The global epidemiology of drug-resistant TB in HIV-infected persons is not known owing to a lack of information. The global project of antituberculosis drug resistance explored the interaction between HIV infection and drug-resistant TB in seven settings, none of which had a high prevalence of HIV infection. The results showed significant associations only in two settings, in Latvia and Ukraine [26]. Eldholm et al. and Masenga et al. reported that HIV coinfection was not significantly associated with drug-resistant TB [27, 28]. Our result for this study area with high prevalence of HIV infection echoed their finding.

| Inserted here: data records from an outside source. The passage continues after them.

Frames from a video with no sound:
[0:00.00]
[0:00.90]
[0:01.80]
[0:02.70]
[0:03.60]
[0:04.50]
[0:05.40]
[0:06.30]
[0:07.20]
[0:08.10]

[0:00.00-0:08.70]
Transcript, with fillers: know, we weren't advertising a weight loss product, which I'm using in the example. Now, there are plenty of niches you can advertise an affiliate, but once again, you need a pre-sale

In our study, the drug-resistant strain was not found in the elderly (aged at least 65 years), which was a similar result to that of the Indian study and may be explained by reduced survival among those with TB infections [19].

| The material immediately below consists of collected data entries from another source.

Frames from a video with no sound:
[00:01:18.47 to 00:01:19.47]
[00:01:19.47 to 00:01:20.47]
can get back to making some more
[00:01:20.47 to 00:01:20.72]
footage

Twenty-three percent of the global TB burden is ascribed to lineage 2 strains, which are mainly distributed across East Asia and have been associated with drug resistance, hypervirulence, and high transmissibility [29]. The prevalent TB bacteria in the Yi ethnic group were lineage 2 (all Beijing genotype (lineage 2.2)), accounting for 75.21% of cases in this study, which is close to the average level of China (70%) [30]. However, lineage 2 was not the major contributor for drug resistance in our study, which was consistent with the conclusion of another study conducted in southern China [31]. More research is required to clarify the underlying reasons for the lack of association of lineage 2 with the prevalence of drug resistance TB in the Yi ethnic group.

5. Conclusions

In summary, the prevalent strains in the Yi ethnic group belonged to lineage 2, and our efforts to mitigate the impacts of TB should be focused on this genotype. The Yi ethnic group are facing a serious situation of DR-TB. Re-treatment patients were at high risk of MDR/RR-TB and pre-XDR-TB. Measures should be taken to reduce acquired drug resistance during treatment through standardizing therapy and management of patients. Women and referred patients were more susceptible to pre-XDR-TB. Those key populations should receive more attention in the management of TB. The drug-resistant strain was not found in the elderly (≥65 years of age). HIV coinfection and lineage 2 were not found to be significantly associated with drug-resistant TB. Whole-genome sequencing, as the most promising tool for predicting drug resistance and analysing genetic diversity, should be used to guide the design of treatment regimens and tailor public interventions.

Data Availability

The raw sequence data reported in this paper have been deposited in the Genome Sequence Archive (Genomics, Proteomics & Bioinformatics 2021) in the National Genomics Data Center (Nucleic Acids Res 2022), China National Center for Bioinformation/Beijing Institute of Genomics, Chinese Academy of Sciences (GSA: CRA008002), and are publicly accessible at https://ngdc.cncb.ac.cn/gsa.

Conflicts of Interest

The authors declare no competing interests.

Acknowledgments

We thank the tuberculosis public health teams in the Liangshan Yi Autonomous Prefecture Center for Disease Control and Prevention (Liangshan CDC) and Butuo County People’s Hospital. The authors would like to thank Dr. Su Ling (Sichuan Center for Disease Control and Prevention, Sichuan CDC) for editing the manuscript prior to submission. This work was funded by the National Science and Technology Major Project of China (2018ZX10715-003), the National Natural Science Foundation of China (32070135), and the Natural Science Foundation of Sichuan Province (2022NSFSC1547).